Am I missing a setting or should PBS queue up the job until resources are available?
Thanks.
Are you sure that HT is not enabled on these nodes ?
Please share the below:
job script or qsub statement used by User1 and User2
qstat -fx <jobid of user1> and qstat -fx <jobid user2>
pbsnodes -aSj command output
Submit User1 job and then when it is running, run the below scripts and share the output
pbsnodes -av | grep resources_available.ncpus | cut -d’=’ -f2|awk ‘{ sum+=$1} END {print sum}’
pbsnodes -av | grep resources_assigned.ncpus | cut -d’=’ -f2|awk ‘{ sum+=$1} END {print sum}’
Users runs jobs at anytime just fine. I don’t know where his job submission script is. User2 can run fine if no one else is running. But if user2 submit his job while others are running it immediately aborts. User1 is using 1000 of the 1120 cores, so User2’s job should be held, but I don’t think he has constructed his submission script correctly.
ppn=40 is a old syntax was used in PBS Pro version 9 and before .
select and ncpus are correct here.
PBS converts old-style resource requests to select and place statements.

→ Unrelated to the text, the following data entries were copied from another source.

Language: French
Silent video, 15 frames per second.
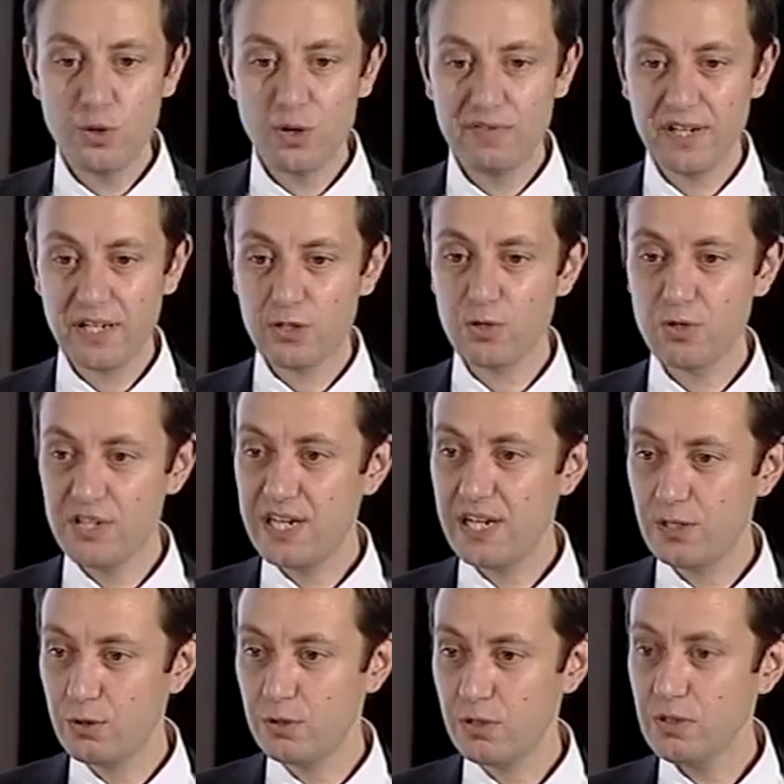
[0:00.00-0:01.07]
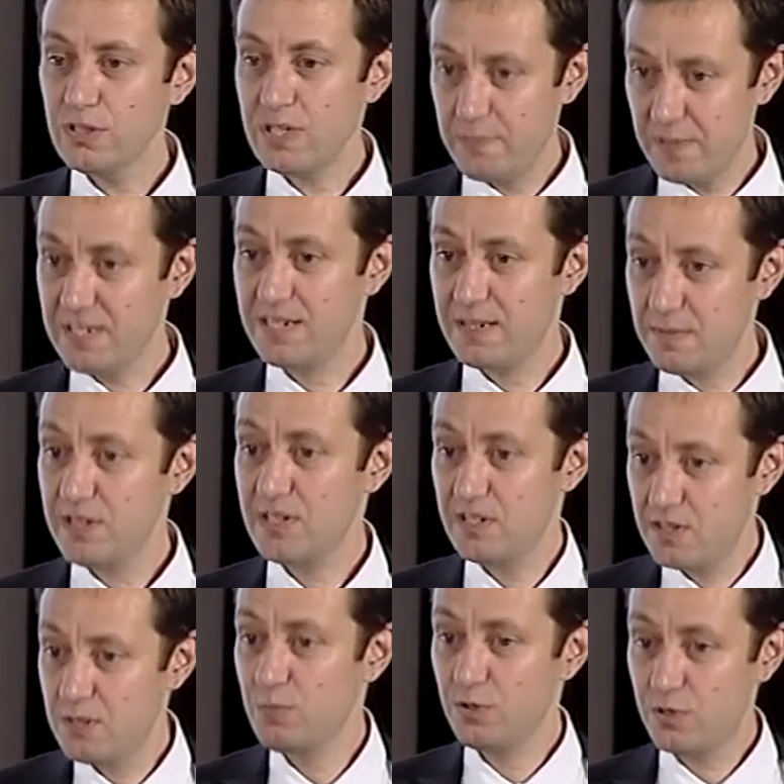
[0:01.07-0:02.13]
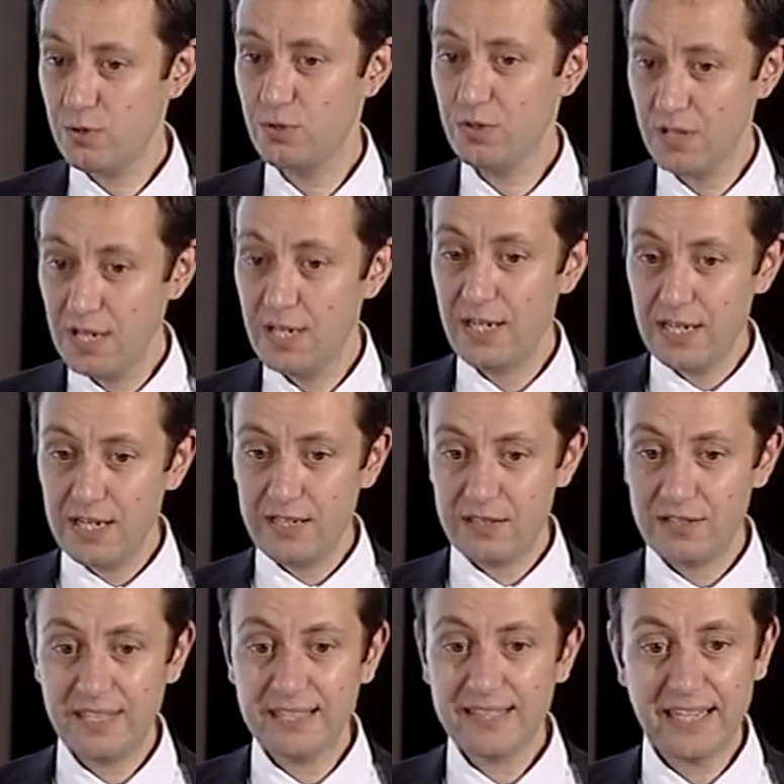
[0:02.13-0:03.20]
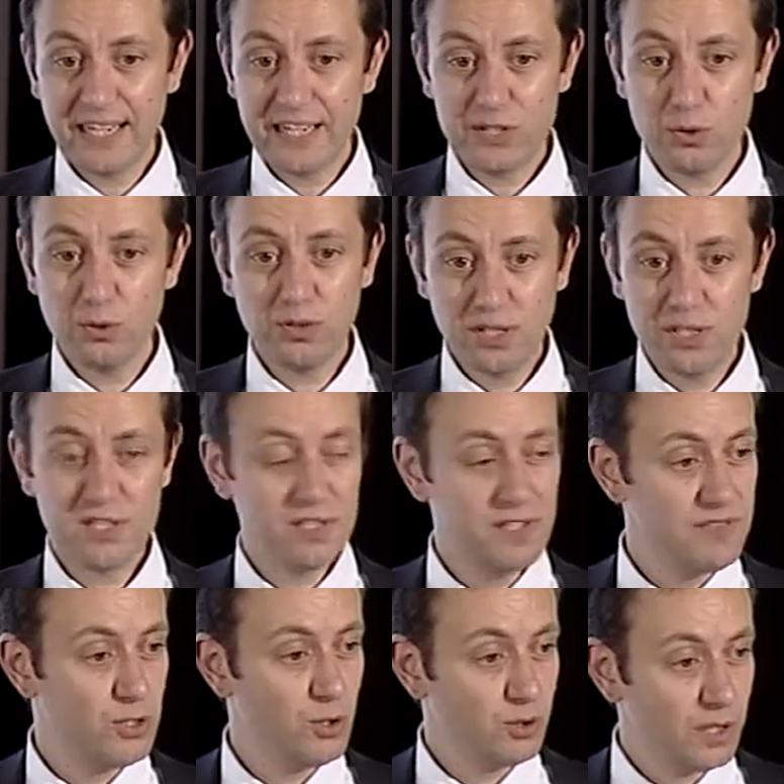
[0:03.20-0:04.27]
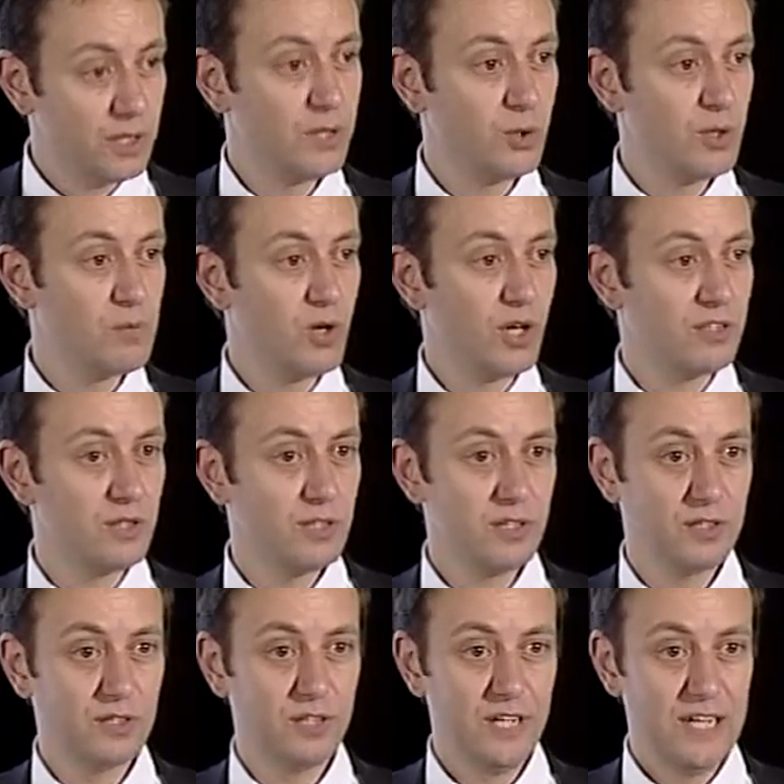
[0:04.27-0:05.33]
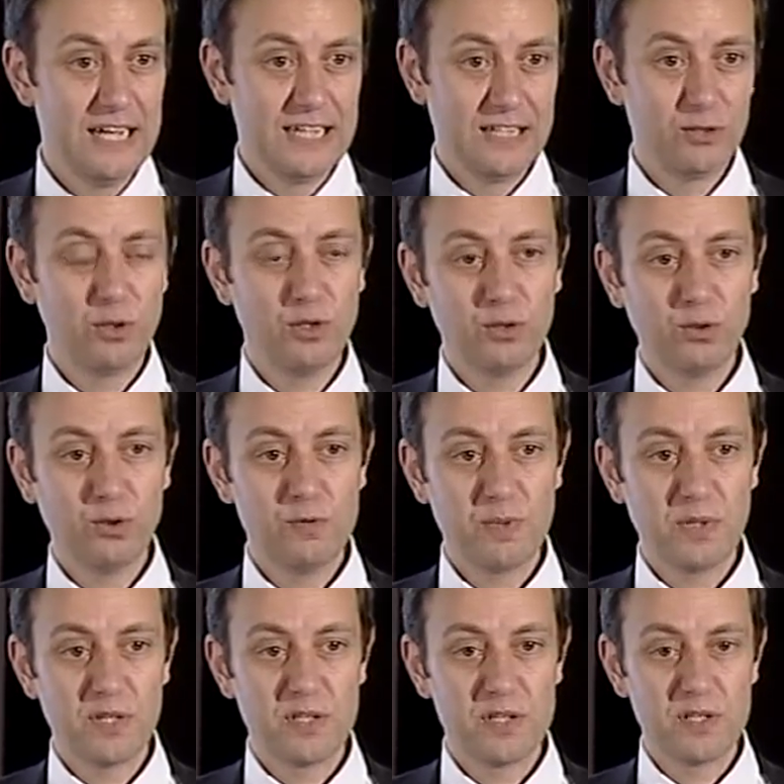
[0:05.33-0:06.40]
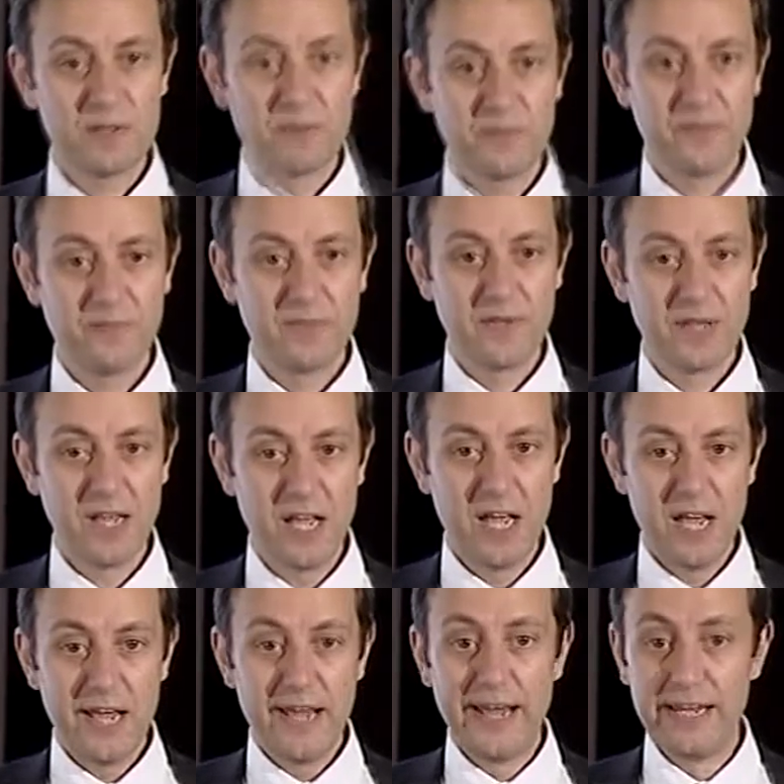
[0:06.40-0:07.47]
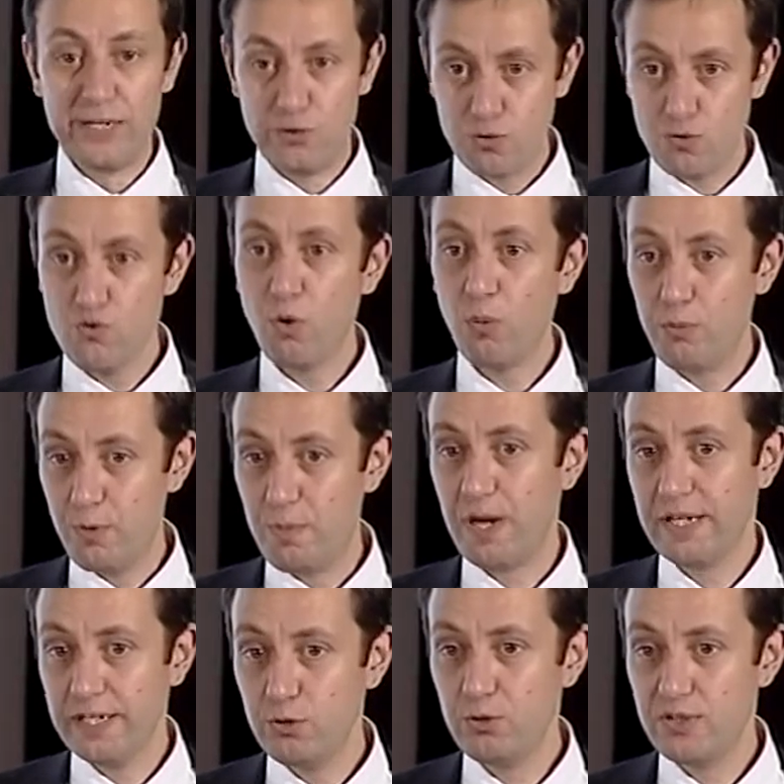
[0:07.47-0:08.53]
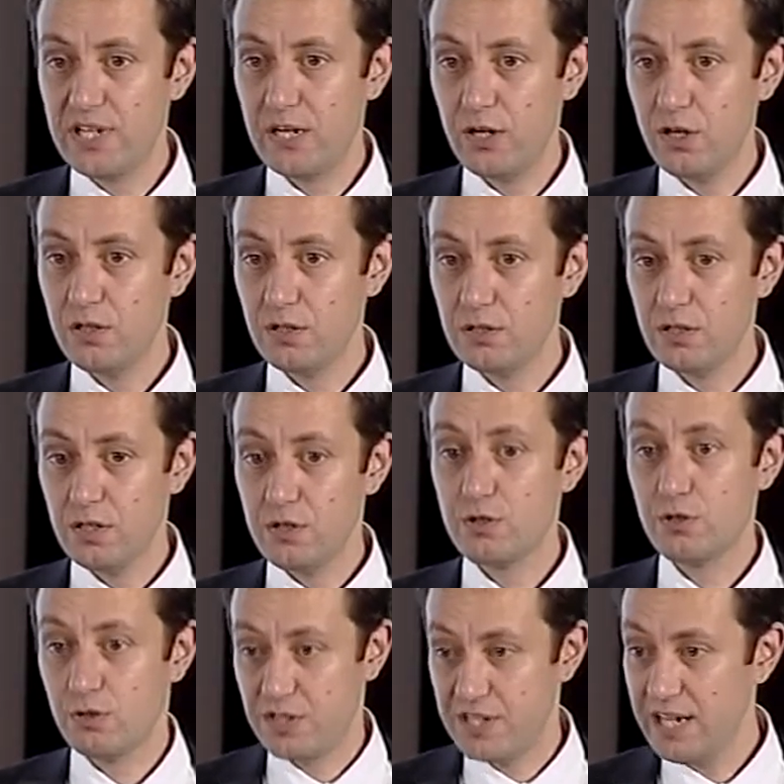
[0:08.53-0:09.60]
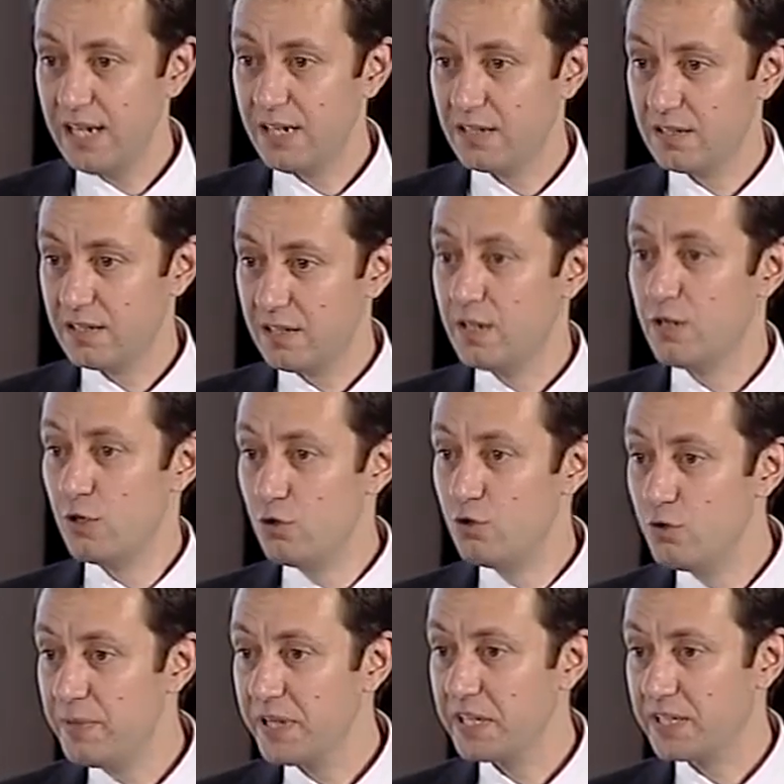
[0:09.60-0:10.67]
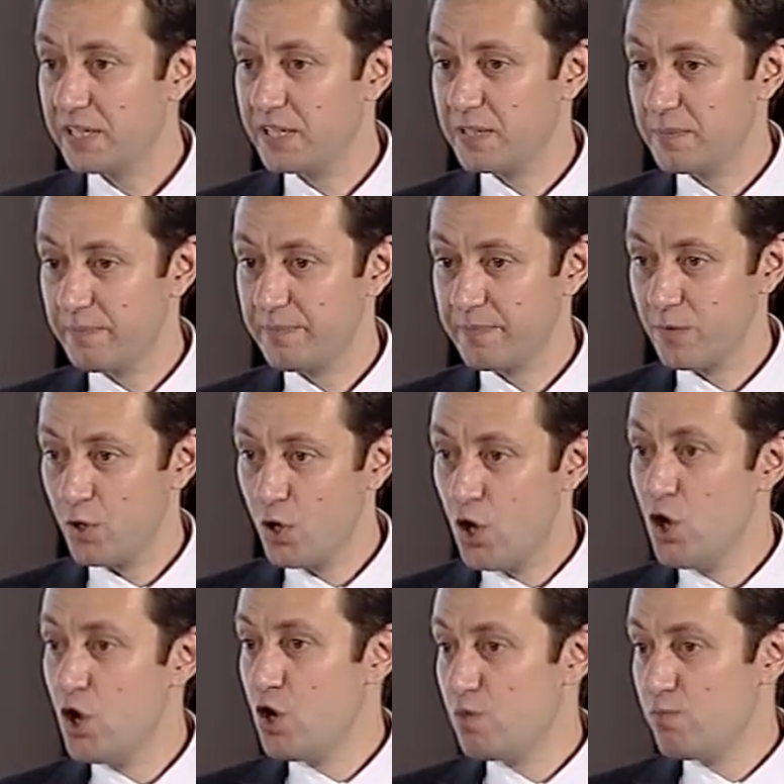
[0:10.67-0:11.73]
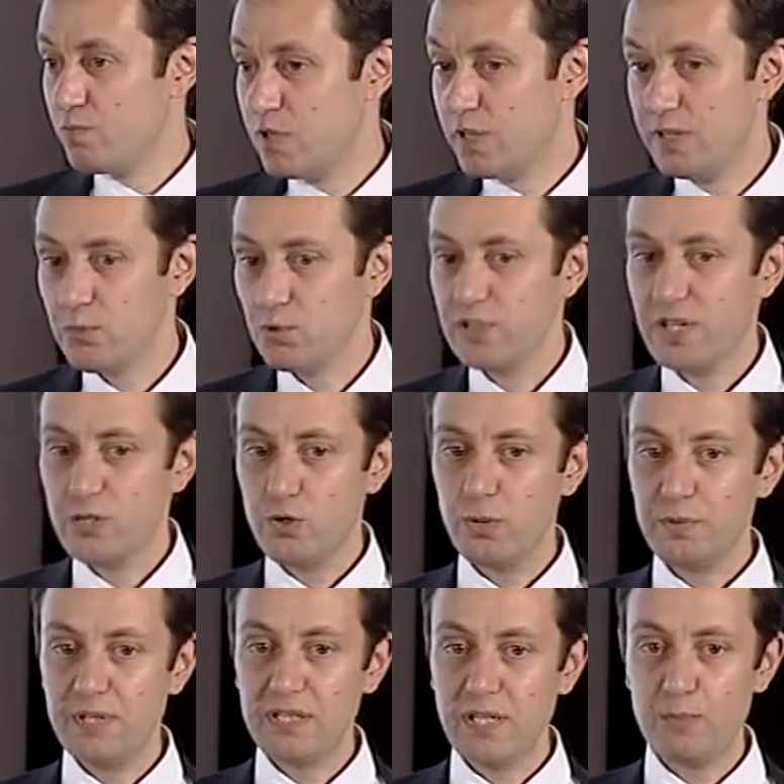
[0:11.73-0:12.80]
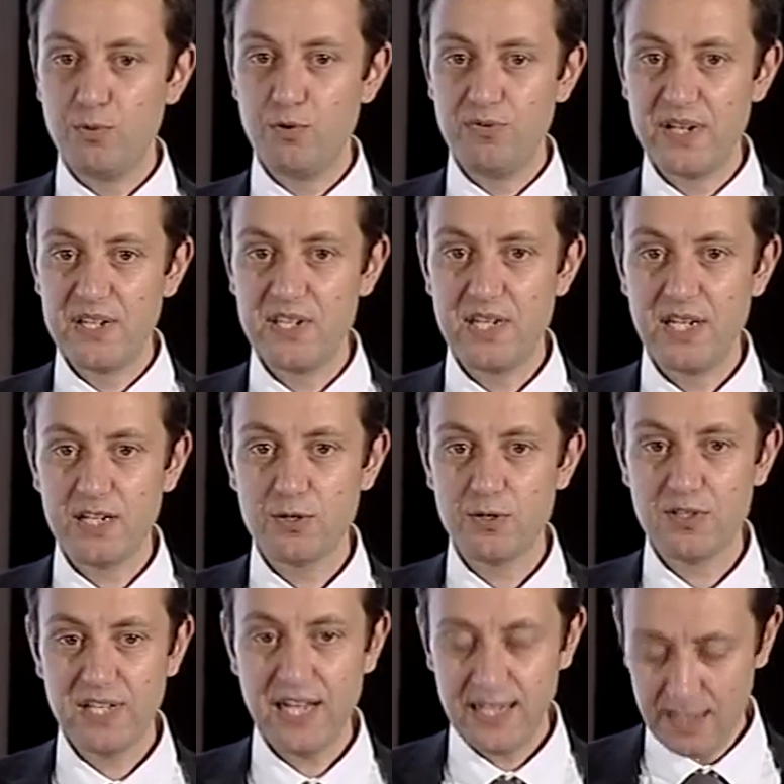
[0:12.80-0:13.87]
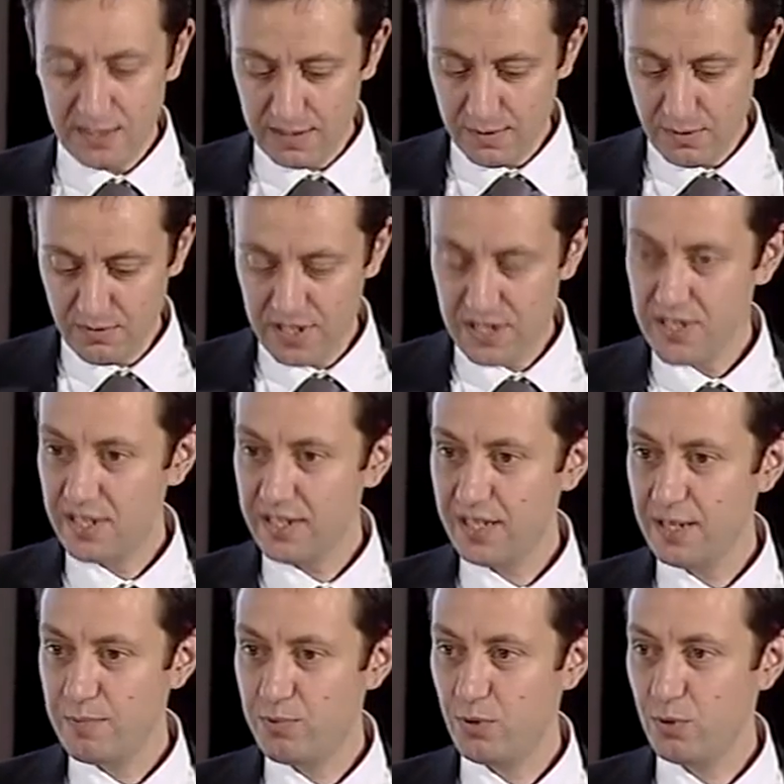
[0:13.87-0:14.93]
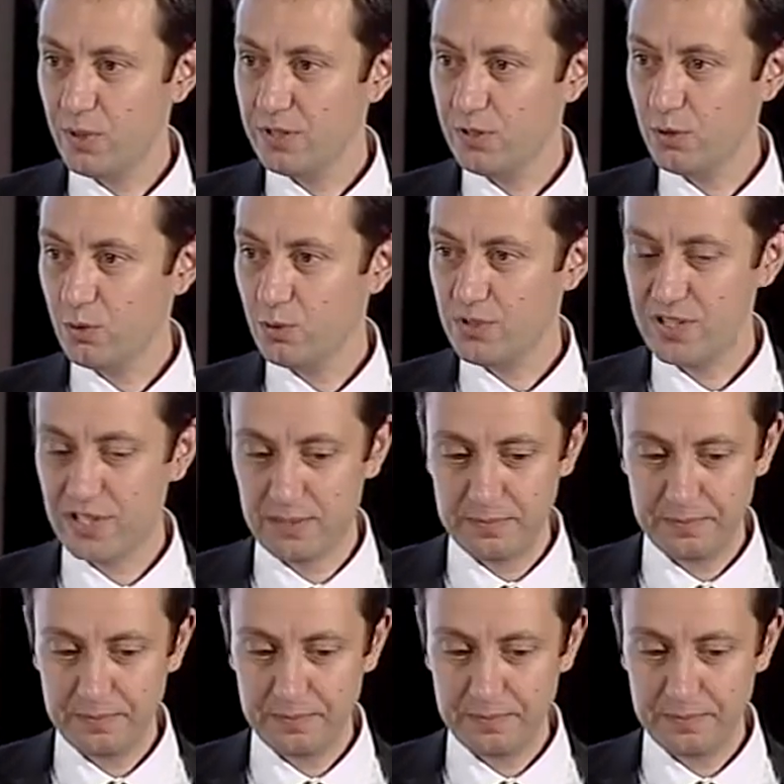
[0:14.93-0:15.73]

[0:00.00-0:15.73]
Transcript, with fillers: avec social dedans, c'est parce que c'est bien cette dimension euh, d'interaction entre les individus, entre les collaborateurs de l'entreprise. Et du coup, on peut parler de dialogue social numérique. La démonstration est peut-être un peu facile à ce stade, on va essayer d'aller plus loin dans le constat.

See the 19.2.1 UG, section 4.8.3, “Conversion of Old Style to New”, on page UG-72
Please note that the exit status is 1 ( which means the application batch command that the user intended to run via the PBS Script failed ) , hence job has exited . In this scenario, could you please test whether you can run the user script without using PBS Pro on the compute nodes and check whether it executes successfully.
Thank you for sharing the information.
You can print the script the user has submitted by running the below command as a root user printjob -s <jobid>
The script will run, if it is the only job running. that is the root of the problem. The script will run by itself, but not if the other user is running his. Here is the mom log of one of the compute nodes:
If this fails, then you have to share us pbs_diag output by running $PBS_EXEC/unsupported/pbs_diag -j <failed jobid> , the output of this command is a tar.gz file stored in the /root/ folder.
Thank you. There are no issues with the cluster configuration. It is to do with the job script that user is submitting, which is failing instantly. If you can share the job script (removing any classifieds) that is failing immediately we can check.